Luyten, Willem Jacob (1899-1994)
Willem Luyten was a Dutch astronomer who, from the 1920s to the 1980s, found thousands of nearby stars during the course of several major surveys, including the Bruce Proper Motion Survey (1944) and the Luyten-Palomar Survey (1970s). Among the many proper motion catalogs he compiled were the Luyten Catalog (L), the Luyten-Palomar Catalog (LP), the Luyten Two-Tenths Arcsecond Catalog (LTT), the Luyten Four-Tenths Arcsecond Catalog (LFT), and the Luyten Half-Second Catalog (LHS).
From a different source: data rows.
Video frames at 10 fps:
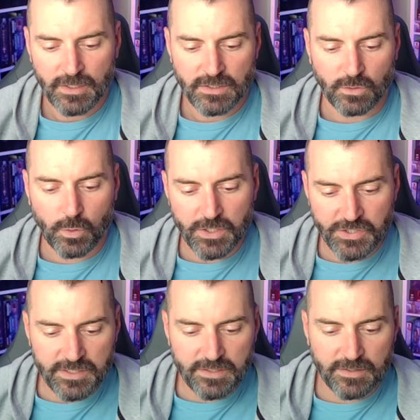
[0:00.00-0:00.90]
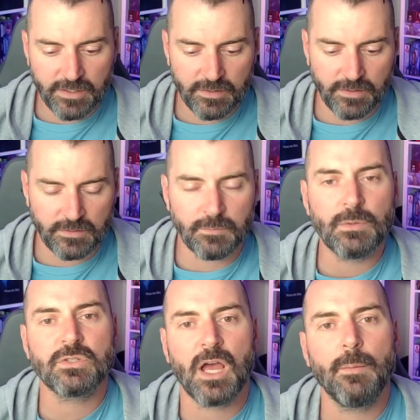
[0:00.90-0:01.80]
So questions that the
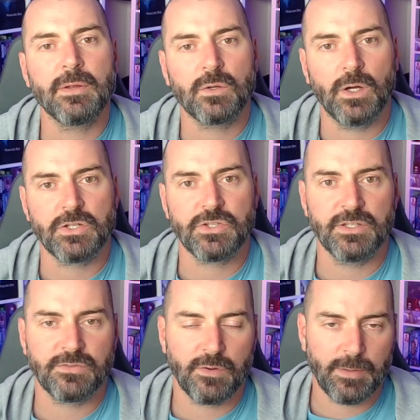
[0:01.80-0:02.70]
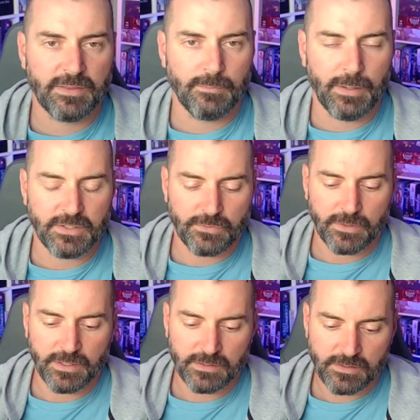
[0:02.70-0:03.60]
most common questions about the base
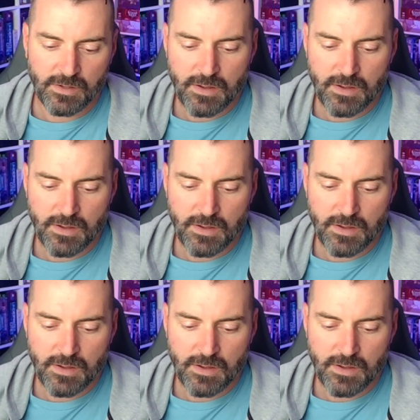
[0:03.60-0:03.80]
rings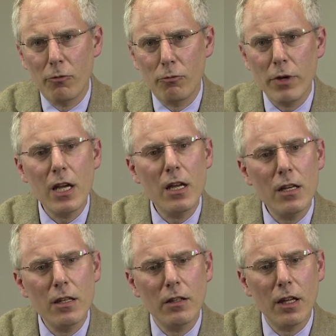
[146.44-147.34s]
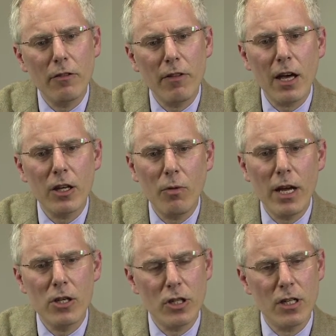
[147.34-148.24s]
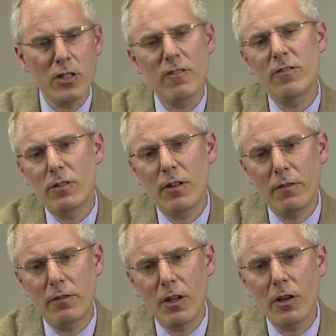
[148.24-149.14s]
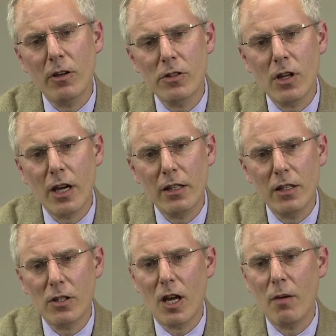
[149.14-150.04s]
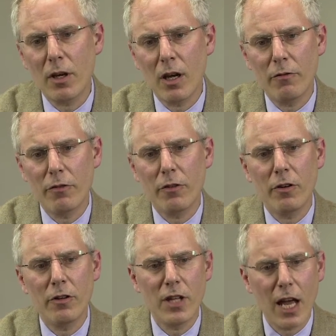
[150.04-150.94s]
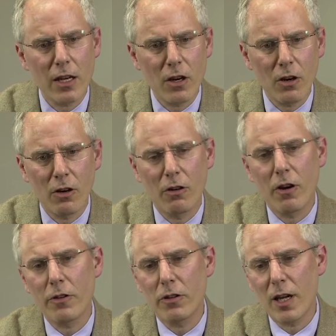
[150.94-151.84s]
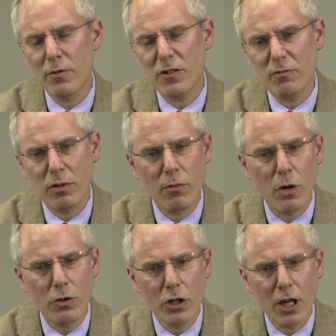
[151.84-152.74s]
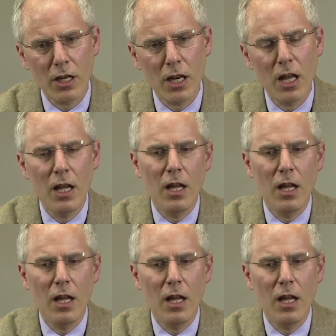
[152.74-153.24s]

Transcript: read evaluations of younger scientists coming up for tenure or other types of promotion,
Luyten was educated at the Universities of Amsterdam and Leiden, and, after receiving his PhD in 1921, worked at Lick Observatory, Harvard College Observatory, and, for nearly 60 years, at the University of Minnesota. In the 1920s he used proper motions to obtain statistical parallaxes and refine the Hertzsprung-Russell diagram of local stars. Using plates taken in the southern hemisphere, many of them by himself at Harvard's Bloemfontein station, he found the proper motions of more than 120,000 stars. Later he repeated the National Geographic Society–Palomar Observatory Sky Survey, built an automated computerized plate scanner and measuring machine, and found 400,000 more – all this despite having lost the sight of one eye in 1925. Luyten determined the density of stars in space as a function of luminosity, discovered the great majority of white dwarfs then known, and also analyzed the orbits of many spectroscopic binary stars.